The ACLU filed a complaint against Dignity Health, claiming that the total exclusion of care related to “sex transformation surgery” in Dignity’s employee health insurance plan is unlawful sex discrimination. Now the EEOC wants a piece of the action and is seeking permission to file an amicus brief urging the California federal court not to dismiss the ACLU’s suit challenging the health care conglomerate’s denial of coverage for a male nurse’s sex reassignment surgery.

Dignity Health asserts that the exclusion applies to all of its employees and is therefore non-discriminatory. The ACLU and now the EEOC argue that the exclusion violates Title VII because in reality it only affects transgender individuals who seek to transition.

In its amicus brief, the EEOC points to the Supreme Court’s 1989 opinion in Price Waterhouse v. Hopkins, holding that discrimination against a woman for masculine behavior (i.e., nonconforming to gender stereotypes) qualifies as sex discrimination.
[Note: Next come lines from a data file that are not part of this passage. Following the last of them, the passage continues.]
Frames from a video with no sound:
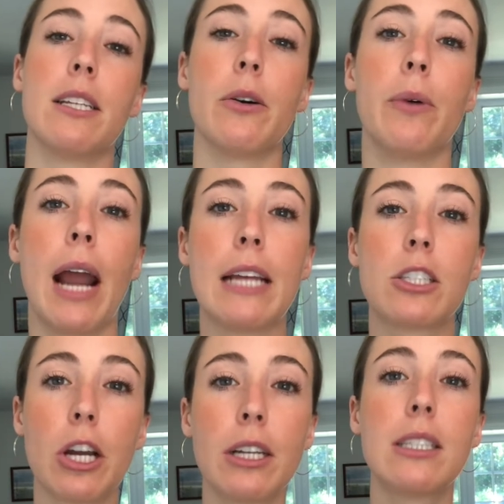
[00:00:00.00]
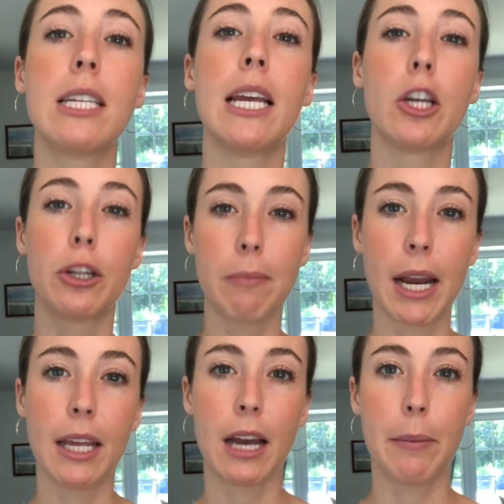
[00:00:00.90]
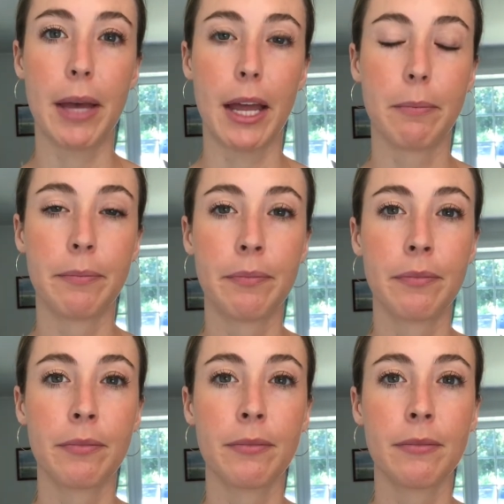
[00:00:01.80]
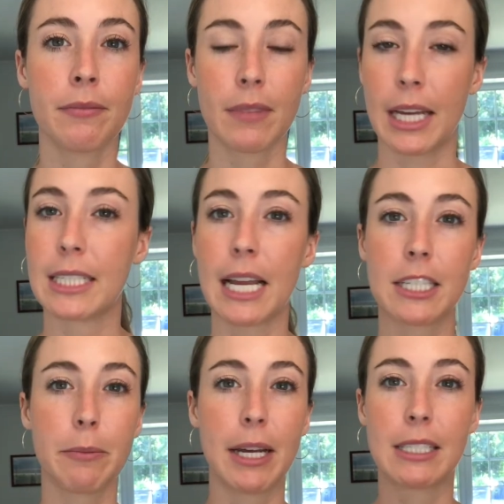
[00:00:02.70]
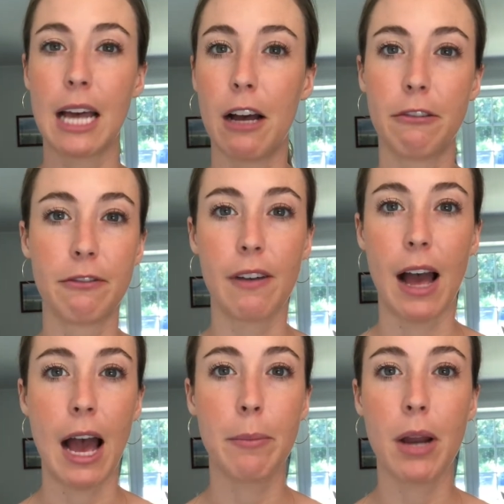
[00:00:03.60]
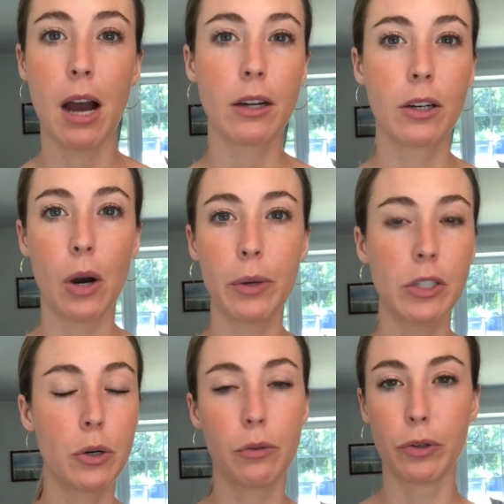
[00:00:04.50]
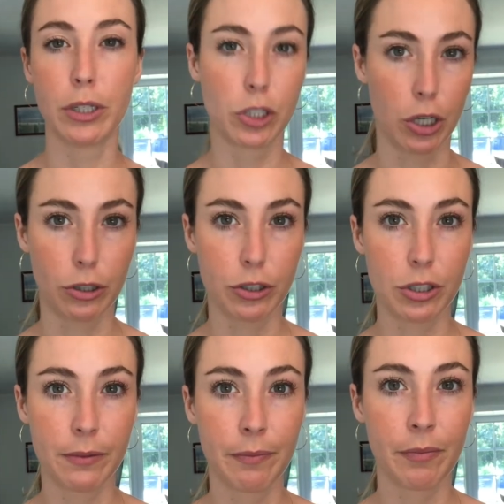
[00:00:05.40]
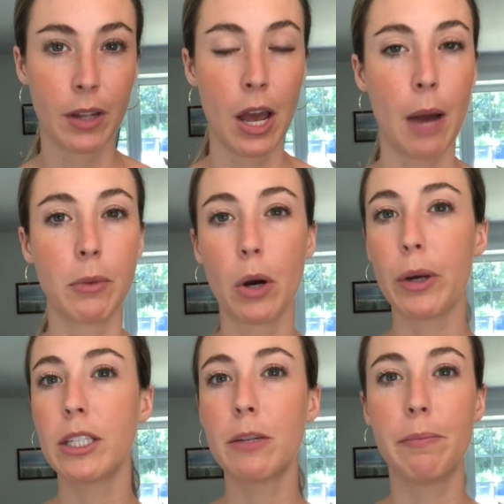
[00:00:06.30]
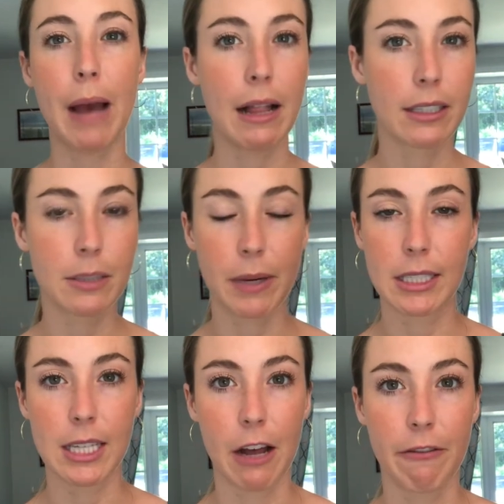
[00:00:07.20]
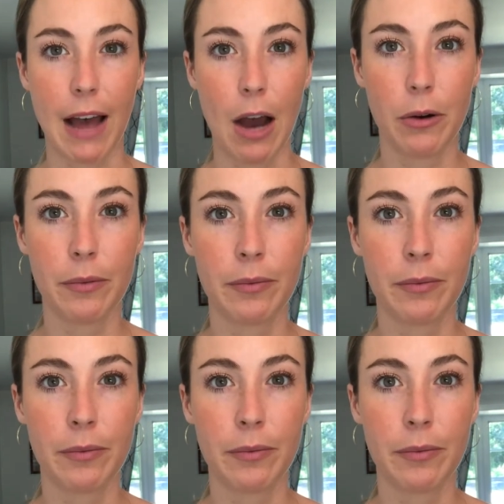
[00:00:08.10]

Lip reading: When I started seeing good money come in, I said to myself, I'm not going to overindulge. I'm going to balance myself out.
The EEOC asserts that the same reasoning in Price Waterhouse applies to discrimination against a transgender individual who seeks a medically necessary surgery to transition to his or her true gender. The Sixth and Ninth Circuits have extended Title VII’s protection to transgender individuals who do not conform to their assigned gender. Not all courts agree on Title VII’s breadth. In a recent opinion surveying the current legal landscape on this issue, the Seventh Circuit reaffirmed its long-standing precedent that Title VII does not provide a remedy for claims of discrimination based on sexual orientation.

As a practical matter, these filings in the Dignity Health case show that an employer’s categorical policy, even one that applies to all employees, may still be challenged if it disproportionally affects a protected class under Title VII. The question will come down to whether transgender is a protected category or not. Cautious employers may want to review policies to make sure they are not the next target.